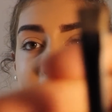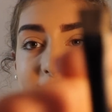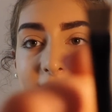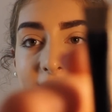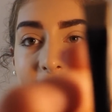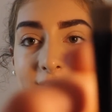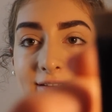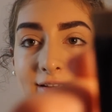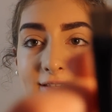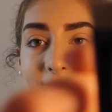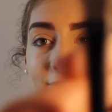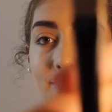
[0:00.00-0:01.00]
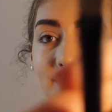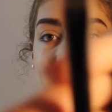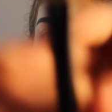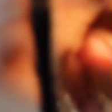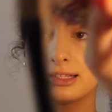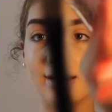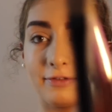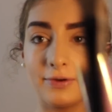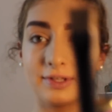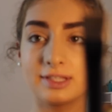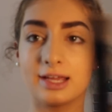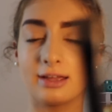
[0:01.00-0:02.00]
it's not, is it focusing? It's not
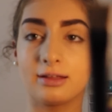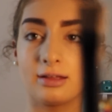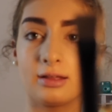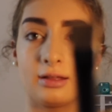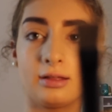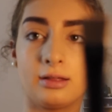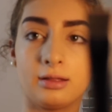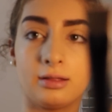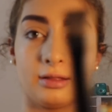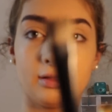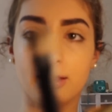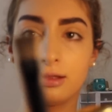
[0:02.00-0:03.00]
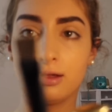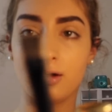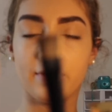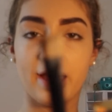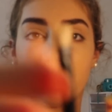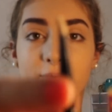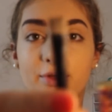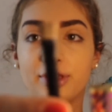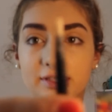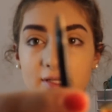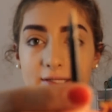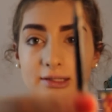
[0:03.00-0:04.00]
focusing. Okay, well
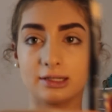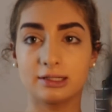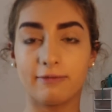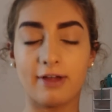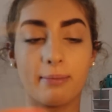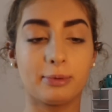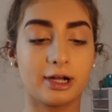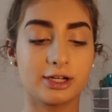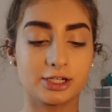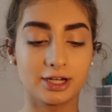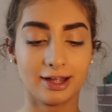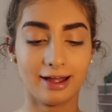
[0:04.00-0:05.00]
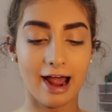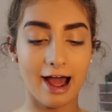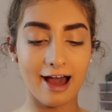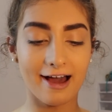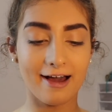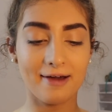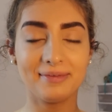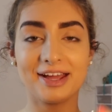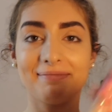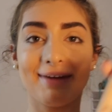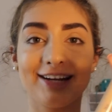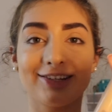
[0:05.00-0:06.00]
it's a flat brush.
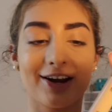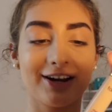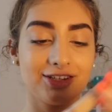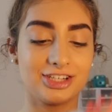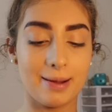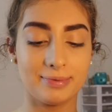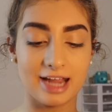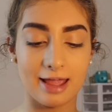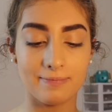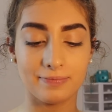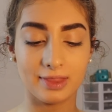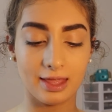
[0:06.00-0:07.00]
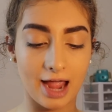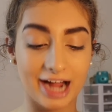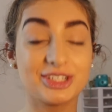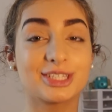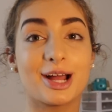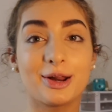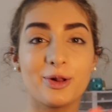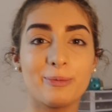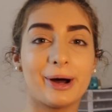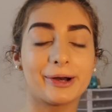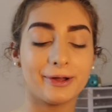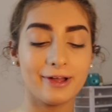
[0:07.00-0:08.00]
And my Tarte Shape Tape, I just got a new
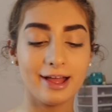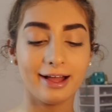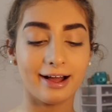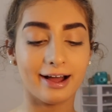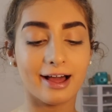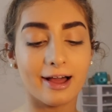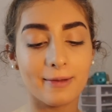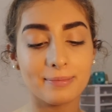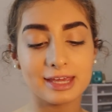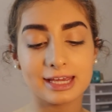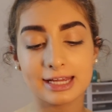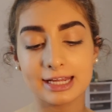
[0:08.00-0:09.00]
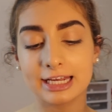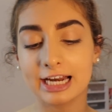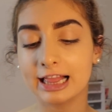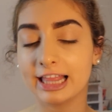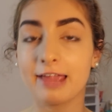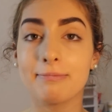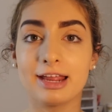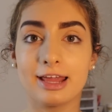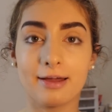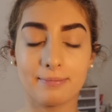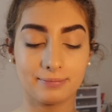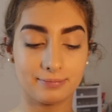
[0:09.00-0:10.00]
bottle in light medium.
_ _ _
_ACTIVITY_
Please copy exactly the lines from the one containing "[0:06.00-0:07.00]" through the end of the records above, leaving out every picture.

_YOUR SOLUTION_
[0:06.00-0:07.00]
[0:07.00-0:08.00]
And my Tarte Shape Tape, I just got a new
[0:08.00-0:09.00]
[0:09.00-0:10.00]
bottle in light medium.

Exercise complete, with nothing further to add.